═══ Extracted material ═══

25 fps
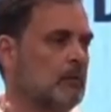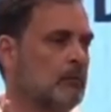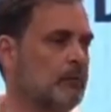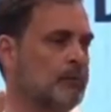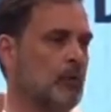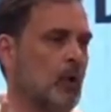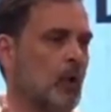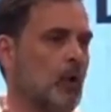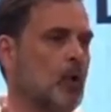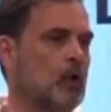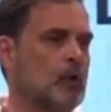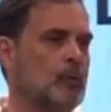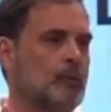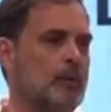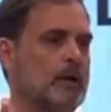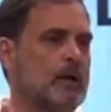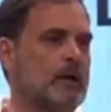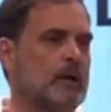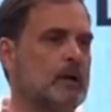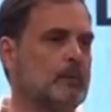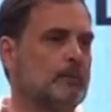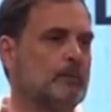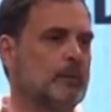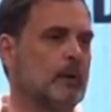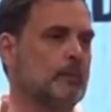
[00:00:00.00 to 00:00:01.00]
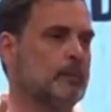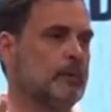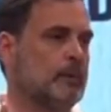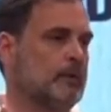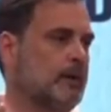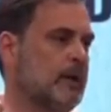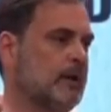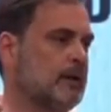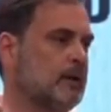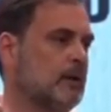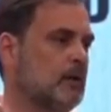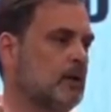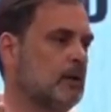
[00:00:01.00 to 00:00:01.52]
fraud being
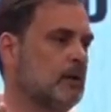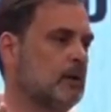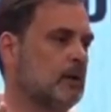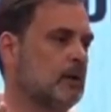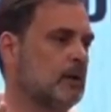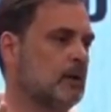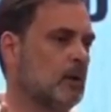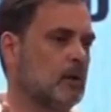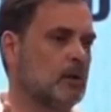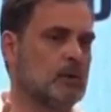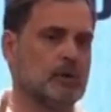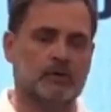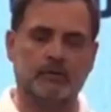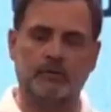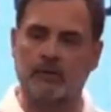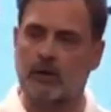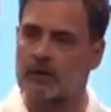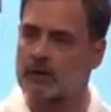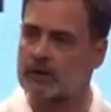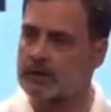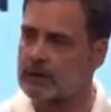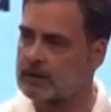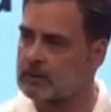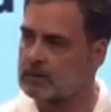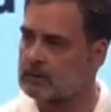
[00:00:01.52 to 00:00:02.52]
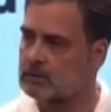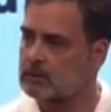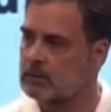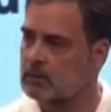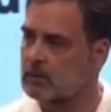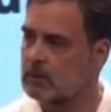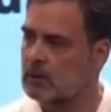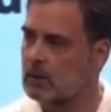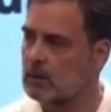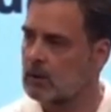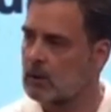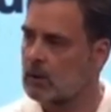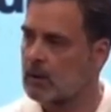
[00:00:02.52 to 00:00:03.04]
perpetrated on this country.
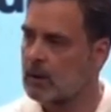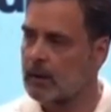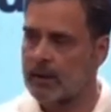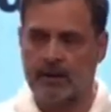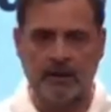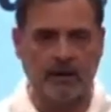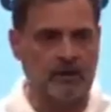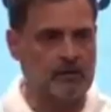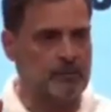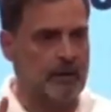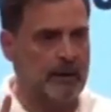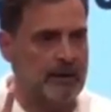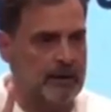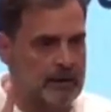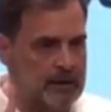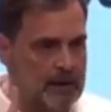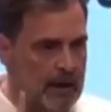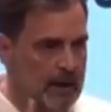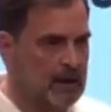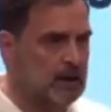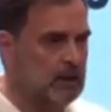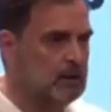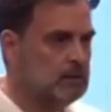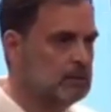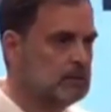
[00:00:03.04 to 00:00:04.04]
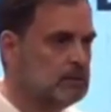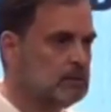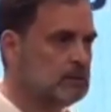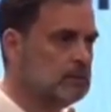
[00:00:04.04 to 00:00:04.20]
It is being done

═══
═══ Extracted material ═══

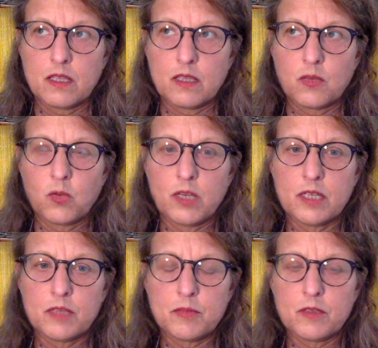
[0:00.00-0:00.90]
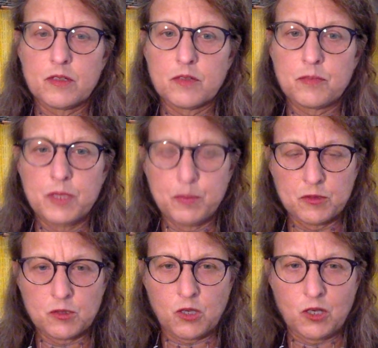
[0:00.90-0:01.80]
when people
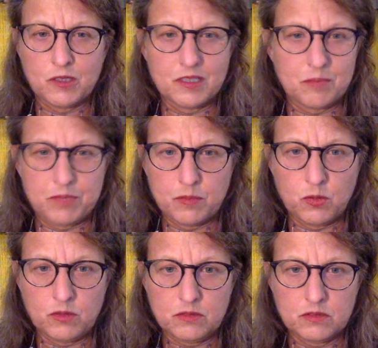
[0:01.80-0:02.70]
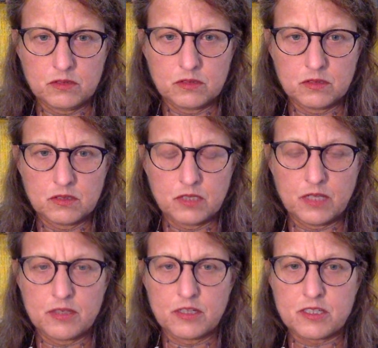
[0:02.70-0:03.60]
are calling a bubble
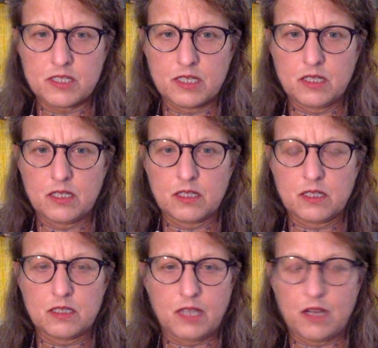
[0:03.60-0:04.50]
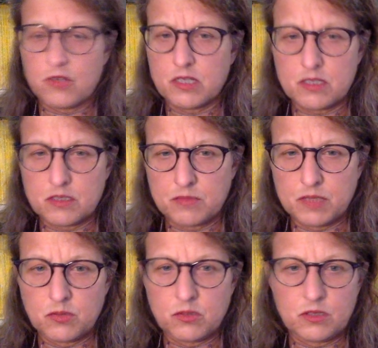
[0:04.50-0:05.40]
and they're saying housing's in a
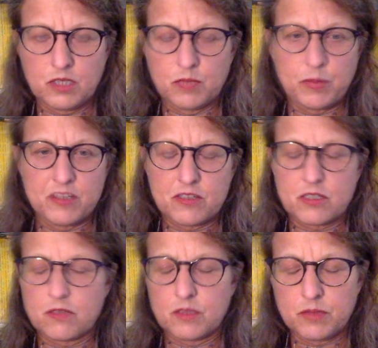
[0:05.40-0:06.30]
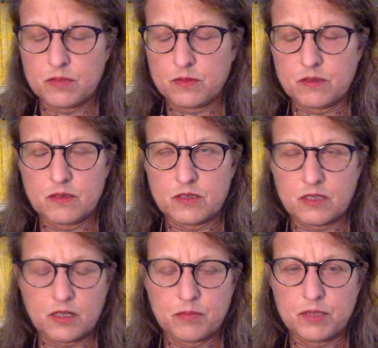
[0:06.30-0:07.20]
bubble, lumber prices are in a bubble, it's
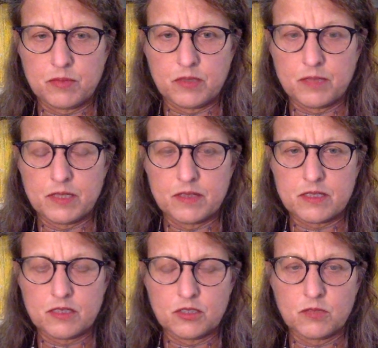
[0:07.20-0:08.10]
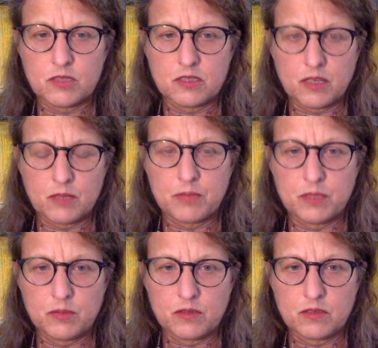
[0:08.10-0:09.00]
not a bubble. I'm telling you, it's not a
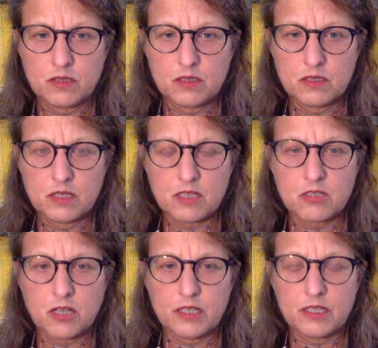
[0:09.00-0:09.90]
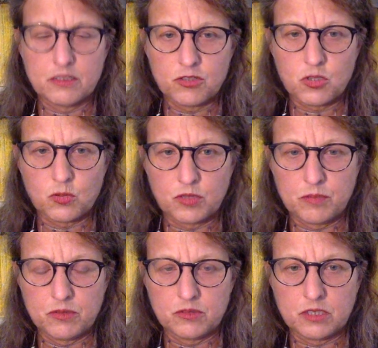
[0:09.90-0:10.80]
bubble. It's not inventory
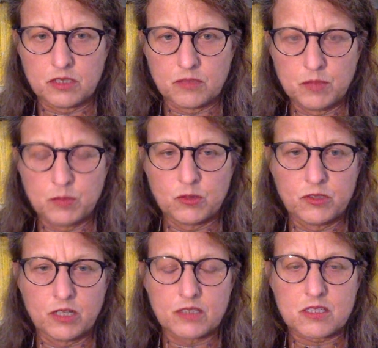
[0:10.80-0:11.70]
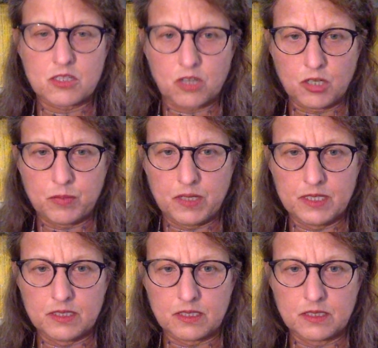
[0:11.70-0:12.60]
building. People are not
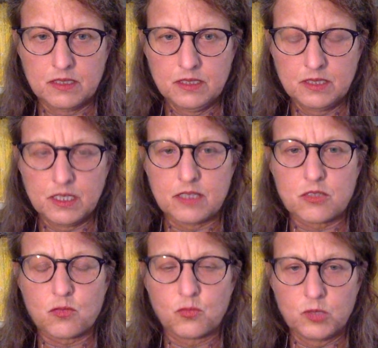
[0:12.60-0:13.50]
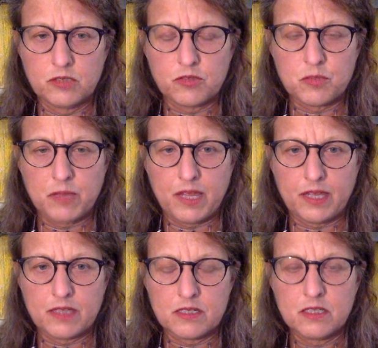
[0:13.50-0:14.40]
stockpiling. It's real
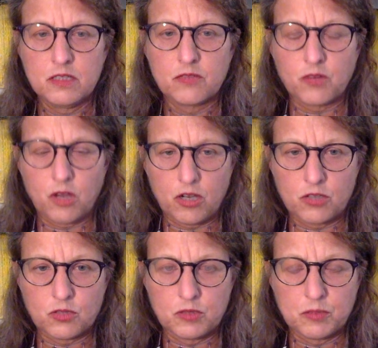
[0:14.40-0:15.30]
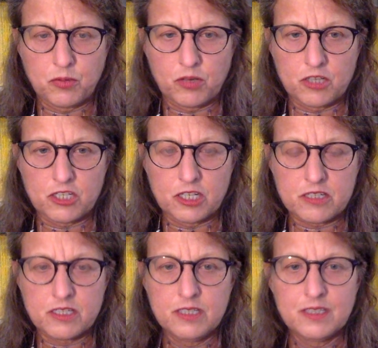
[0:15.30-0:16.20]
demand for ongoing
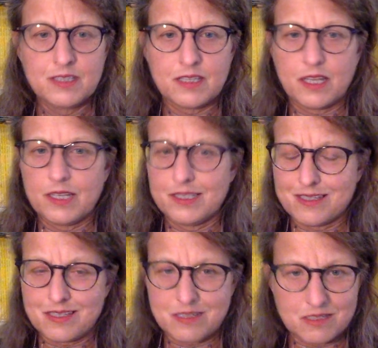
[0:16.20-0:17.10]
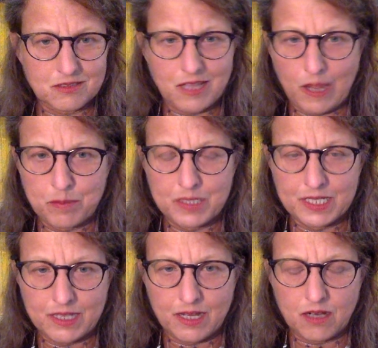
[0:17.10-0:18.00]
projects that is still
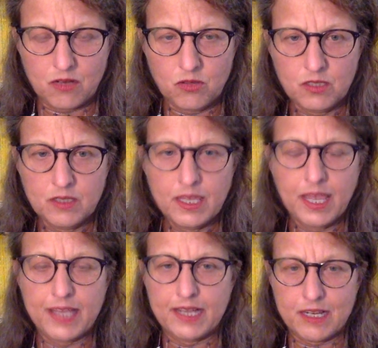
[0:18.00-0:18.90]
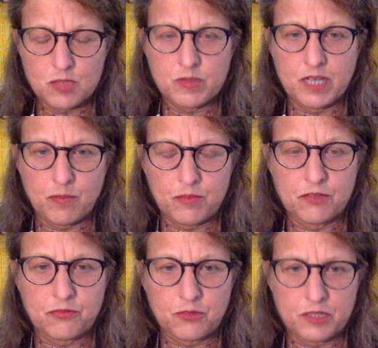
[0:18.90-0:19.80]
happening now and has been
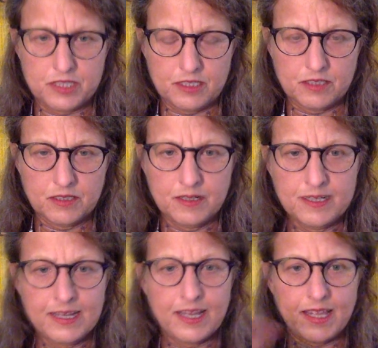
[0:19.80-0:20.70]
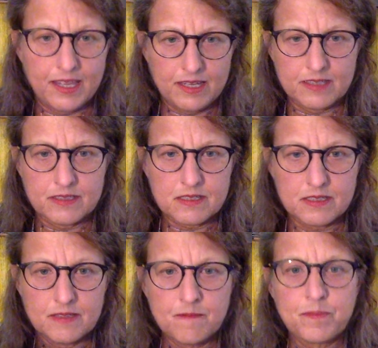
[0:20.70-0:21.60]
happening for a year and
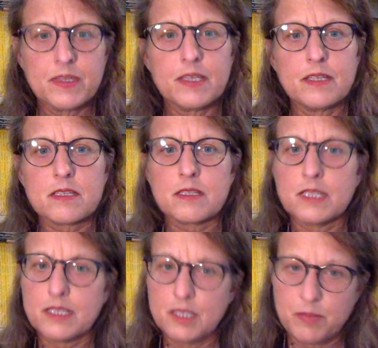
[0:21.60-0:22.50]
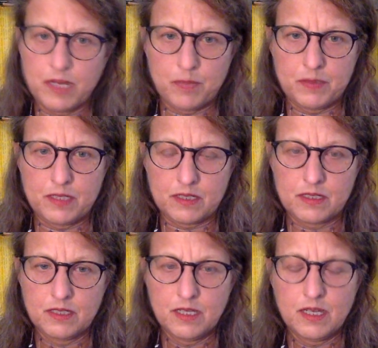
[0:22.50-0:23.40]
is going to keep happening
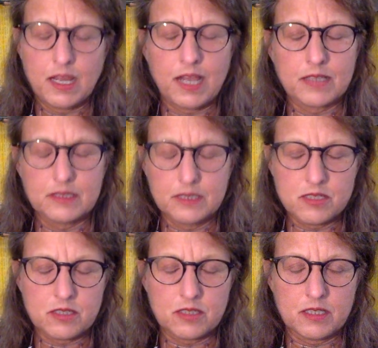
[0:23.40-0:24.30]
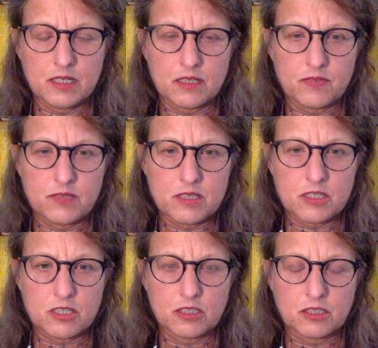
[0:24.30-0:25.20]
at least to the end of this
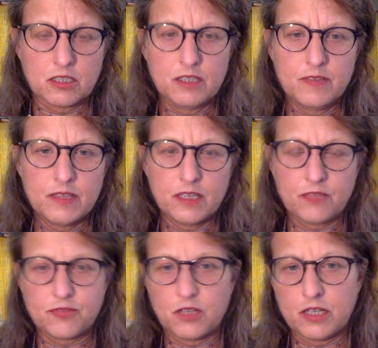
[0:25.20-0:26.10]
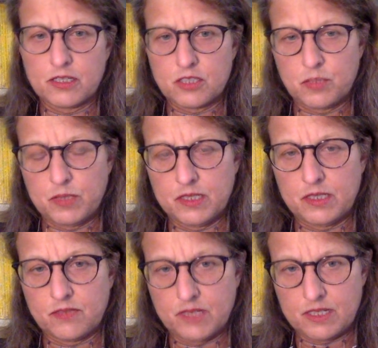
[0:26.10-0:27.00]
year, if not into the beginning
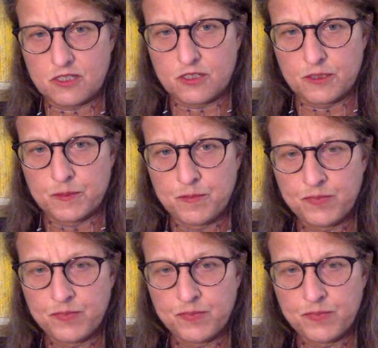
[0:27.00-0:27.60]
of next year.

═══

Please set down, exactly and with no pictures, the lines in the entries above starting at the one holding "[0:10.80-0:11.70]" and ending at the one holding "[0:25.20-0:26.10]", ends included.

● **Solution for this task**:
[0:10.80-0:11.70]
[0:11.70-0:12.60]
building. People are not
[0:12.60-0:13.50]
[0:13.50-0:14.40]
stockpiling. It's real
[0:14.40-0:15.30]
[0:15.30-0:16.20]
demand for ongoing
[0:16.20-0:17.10]
[0:17.10-0:18.00]
projects that is still
[0:18.00-0:18.90]
[0:18.90-0:19.80]
happening now and has been
[0:19.80-0:20.70]
[0:20.70-0:21.60]
happening for a year and
[0:21.60-0:22.50]
[0:22.50-0:23.40]
is going to keep happening
[0:23.40-0:24.30]
[0:24.30-0:25.20]
at least to the end of this
[0:25.20-0:26.10]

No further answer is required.